Write out the data below in full, unchanged, minus the images.

------ RECORDS PROVIDED

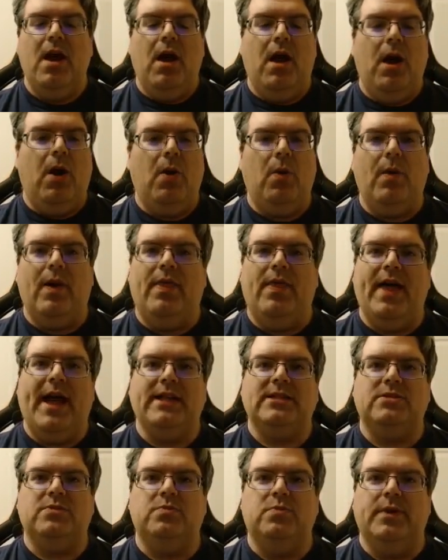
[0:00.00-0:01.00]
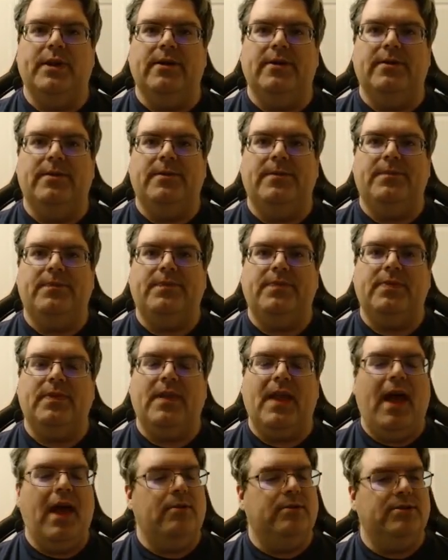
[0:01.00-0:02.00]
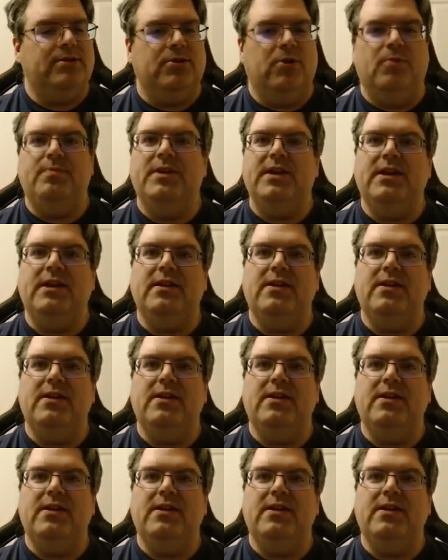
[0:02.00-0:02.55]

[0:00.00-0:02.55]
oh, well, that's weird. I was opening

------------

ANSWER FOR THIS EXERCISE
[0:00.00-0:01.00]
[0:01.00-0:02.00]
[0:02.00-0:02.55]

[0:00.00-0:02.55]
oh, well, that's weird. I was opening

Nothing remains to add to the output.